What do you need?
November 30, 2020 4:50 PM
Mark 7:31-37
Mark wants you to listen and respond to Jesus. He provides stories that make you challenge your assumptions. Countless times Jesus uses words to perform miracles. He doesn’t need any hocus pocus or magical incantations. Jesus’ authority as the full human and divine Son of God communicates what true humanity had always intended to be.
Mark demonstrates this truth again with Jesus on the road. Jesus encounters a deaf and mute man. Jesus does a whole series of things with the deaf and mute man: He takes him away from the crowd; he points to his ears; he then touches his own tongue, takes his own saliva, and puts it on the man’s tongue; he looks up, sighs, and says, “Be opened!”
What’s so fascinating is that in every miracle we have witnessed, from calming the storm to bringing Jairus’s daughter back to life to the healing of the Syrophoenician woman’s daughter, there was no arm-waving, no incantation, no mumbo-jumbo. Jesus obviously does not need to perform a ritual in order to summon his power. Therefore, Jesus is doing all this not because he needs it, but because the man needs it.
Jesus always gives you what you need, and he knows better than you what that is. Jesus deeply identifies with this man. All the touching of his ears, touching his mouth—it’s sign language. Jesus is saying, “Let’s go over here; don’t be afraid, I’m going to do something about that; now let’s look to God.” He comes into the man’s cognitive world and uses terms—nonverbal speech—that he can understand.
Jesus takes the man away from the crowd. Can you imagine growing up in this man’s shoes? He’s always been a spectacle. He’s deaf, and therefore he can’t produce proper speech. Just imagine the way people made fun of him all his life. Jesus refuses to make a spectacle of him now. He is identifying with him.
Jesus identifies with him further; Jesus moans. A moan is an expression of pain. It’s perplexing why Jesus would be in pain because he’s about to heal him. Can you picture Jesus, budding with anticipation, “Look what I’m about to do for you!”
Jesus sees something. Mark deliberately signals the cost to Jesus in healing this man with the word he uses for “deaf and could hardly talk.” Mark uses a word that is found no other place in the Bible except Isaiah 35:5.
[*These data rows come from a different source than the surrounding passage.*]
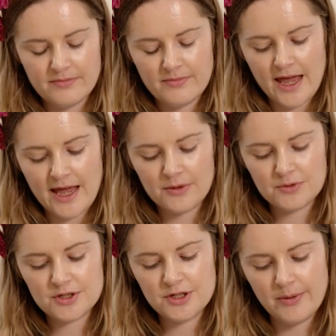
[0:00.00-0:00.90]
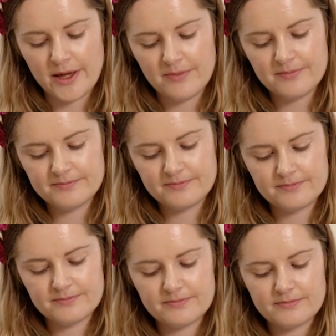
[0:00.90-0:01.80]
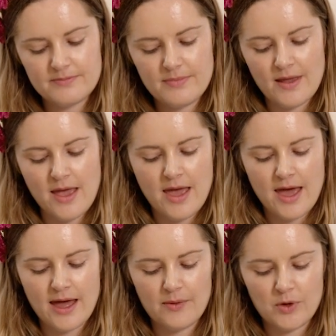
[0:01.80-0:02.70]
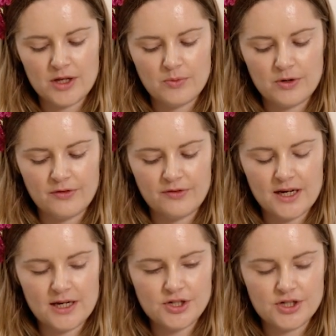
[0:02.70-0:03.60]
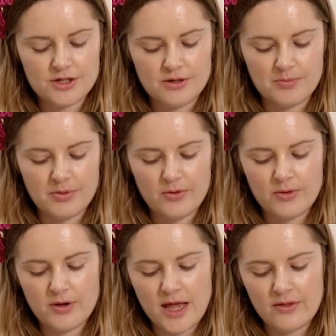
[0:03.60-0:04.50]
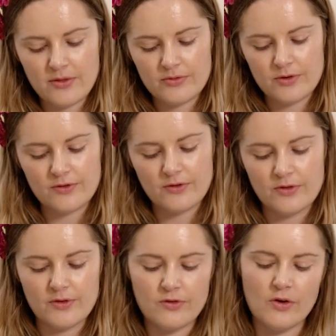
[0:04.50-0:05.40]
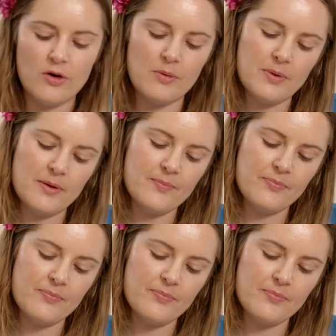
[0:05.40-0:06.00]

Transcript: how to do it. And when you want to finish, you pull your end through to the top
Tim Keller explains, “It’s a very rare word, and Mark would have no reason to use it unless he wanted us to cross-reference what’s happening here with Isaiah 35. The prophet Isaiah says this about the Messiah: “‘Be strong, do not fear; your God will come . . . with divine retribution . . . to save you.’ Then will the eyes of the blind be open and the ears of the deaf unstopped. Then will the lame leap like a deer, and the mute tongue shout for joy” (Isaiah 35:4–6). Mark is saying: Do you see the blind opening their eyes? Do you see the deaf hearing, do you hear the mute tongue shouting for joy? God has come, just as Isaiah 35 promised; God has come to save you. Jesus Christ is God come to save us. Jesus is the King.”
Isaiah says the Messiah will come to save us “with divine retribution.” But Jesus isn’t dropping the hammer on people (picturing Thor or the Hulk Smash). He’s not taking power; he’s giving it away. He’s not standing on what he’s owed. He choosing to model a different way. He’s not taking over the world by force; he’s serving it. Where’s the divine retribution?
And the answer is, Jesus didn’t come to bring divine retribution; he came to bear it. On the cross, Jesus would identify with us totally. And because Jesus identified like that with us, now we know why we can approach him. The Son became mute so that our tongues can be loosed to call him King.
Don’t be too isolated to think you are beyond healing. Don’t be too despondent to accept what God says about how loved you are.